Выбрать главу

Впервые я присмотрелась к этому на станции «Сто семьдесят пятая улица». Народу прибавилось, и в вагон в последний момент успел вскочить мужчина средних лет в коричневом плаще. Он ухватился за верхний поручень и скривился. Он был не настолько стар, чтобы любой пассажир автоматически уступил ему место, но явно испытывал недомогание. Его окутало темно-красное облако — кровавая дымка. Несколько человек предпочли отойти в сторону, будто почувствовали опасность заражения. Я собралась встать, но меня опередила латиноамериканка в униформе. Девушка заботливо прикоснулась к плечу незнакомца. Он свирепо уставился на нее, и я испугалась, как бы он ее не ударил. Однако она решительно взяла его за руку и указала на свободное место. Мужчина что-то неразборчиво пробурчал, сел и откинулся на спинку скамьи. Гневно-алое свечение превратилось в бледно-розовое. Девушка была по-прежнему окружена зеленым цветом, но теперь цвет стал еще ярче и мощнее. Ее аура прикоснулась к пожилой женщине с головной болью, и горчично-желтая корона засияла золотистым, как цветок нарцисса. Молодая женщина внезапно пропела строчку из песни, которая звучала на ее айпаде, а старик в пальто громко рассмеялся. Краски рябью пробежали по вагону. Одно-единственное действие стало камешком, брошенным в реку и вызвавшим круги на воде. Я гадала, далеко ли они распространятся и сможет ли что-то их остановить. Вскоре все стало ясно.

На станции «Сто шестьдесят восьмая улица» девушка в медицинской форме вышла. «Наверное, она работает в Нью-йоркской Пресвитерианской больнице», — предположила я. А к нам ввалилось немало пассажиров. Полный мужчина не удержался на ногах и рухнул на колени к «серому» старику, который выругался в адрес тех, кто слишком много ест. Толстяк покраснел, его аура побагровела. Он протиснулся в глубь вагона и задел локтем дорого одетую женщину. Та фыркнула и распространила вокруг себя сернисто-желтые искры, наполнившие воздух густым дымом. Я почувствовала, как нарастает напряжение, и решила, что надо поскорее выйти и взять такси, но передумала. Поймать машину до центра не так-то просто, да и обошлась бы поездка в целое состояние. При мысли о деньгах ко мне вернулись мои будничные заботы. События последних двух дней меня отвлекли, но я понимала: когда пыль осядет, мы с Романом останемся с колоссальным долгом. А если отца станут подозревать в страховом подлоге? «Что же будет, — с тоской вздохнула я, — с картинами, которые полицейские конфисковали у арестованных грабителей? Их оставят в участке как вещественные доказательства? Или мы сможем их продать, если будут предложения от коллекционеров?»

Голова пошла кругом. Мысль о том, что мне предстоит спасать мир от злобного Джона Ди, стала нелепой выдумкой.
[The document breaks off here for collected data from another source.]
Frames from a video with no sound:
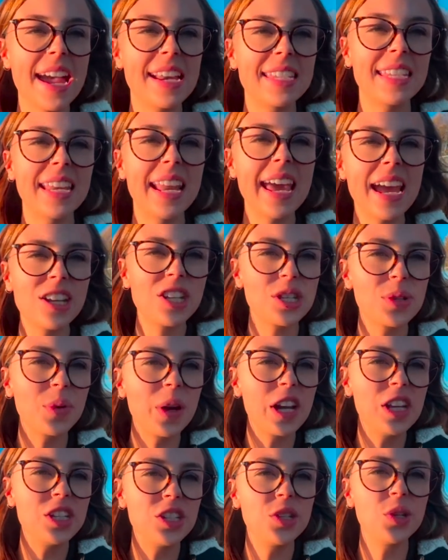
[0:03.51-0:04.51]
and today I just
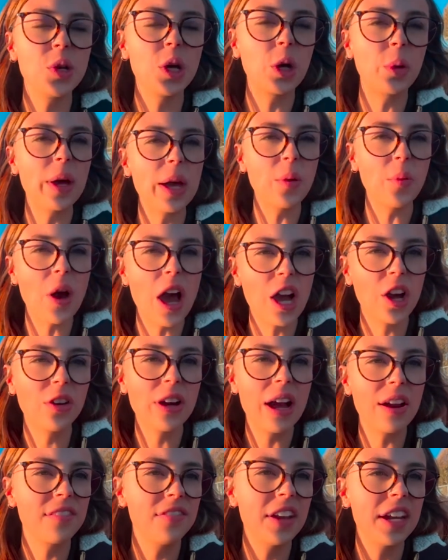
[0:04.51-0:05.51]
wanted to do a quick walk
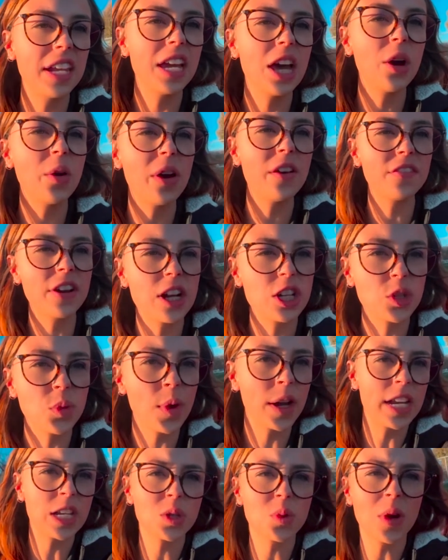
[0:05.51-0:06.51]
around video of our
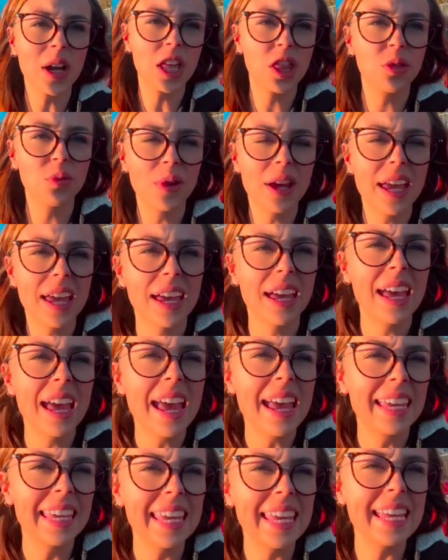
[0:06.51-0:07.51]
2023
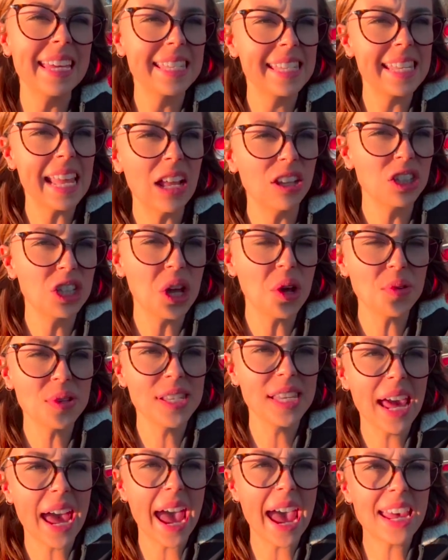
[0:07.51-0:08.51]
Kia Seltos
Какие уж тут мантикоры, вампиры и фейри! Галерея на грани разорения. Я не сумела спасти Эдгара Толберта от смерти. Когда я вспомнила об Эдгаре Толберте, угрызения совести нахлынули на меня волной. Я целую ночь любовалась полетами фейри, сейчас развлекалась разглядыванием чужих аур, а друг матери погиб из-за меня. Я настоящее чудовище. И как такое жалкое и эгоистичное существо будет противостоять могущественному Джону Ди?

Поезд мчался к станции «Четырнадцатая улица», а я погрузилась в самое мрачное настроение. И я не воспрянула духом, выйдя из метро. День, начавшийся с яркого солнца, стал серым и неуютным. Небо затянуло тучами. Прохожие кутались в куртки, глядели себе под ноги, и у всех над головами я видела только серые и коричневые искры.

Потом ситуация ухудшилась. Когда я приблизилась к зданию больницы Святого Винсента, дверь распахнулась. Мне навстречу вышла женщина — бледная, осунувшаяся. Она закрыла лицо руками и прислонилась к стене. За ней следом выбежал мужчина. Он беспомощно остановился возле своей спутницы, захотел обнять ее, но его рука застыла в воздухе. Я и понятия не имела, какую ужасную новость они узнали… Но их тоску я ощутила на вкус — язык защипало от соленой крови и медных монет.

Внутри все пропиталось этим запахом. В вестибюле я ощущала страх и отчаяние и едва держалась на ногах. Люди, сидевшие в зале для посетителей, были окружены коричневыми и темно-красными лужицами. Правда, везде мелькали и более яркие вспышки. Муж, обнявший свою престарелую жену, излучал сиреневый свет. Девочка с куклой и рассказывающая матери алфавит, была окружена розовым гало. Я дотащилась до этажа, где лежал мой отец, и сразу почувствовала облегчение.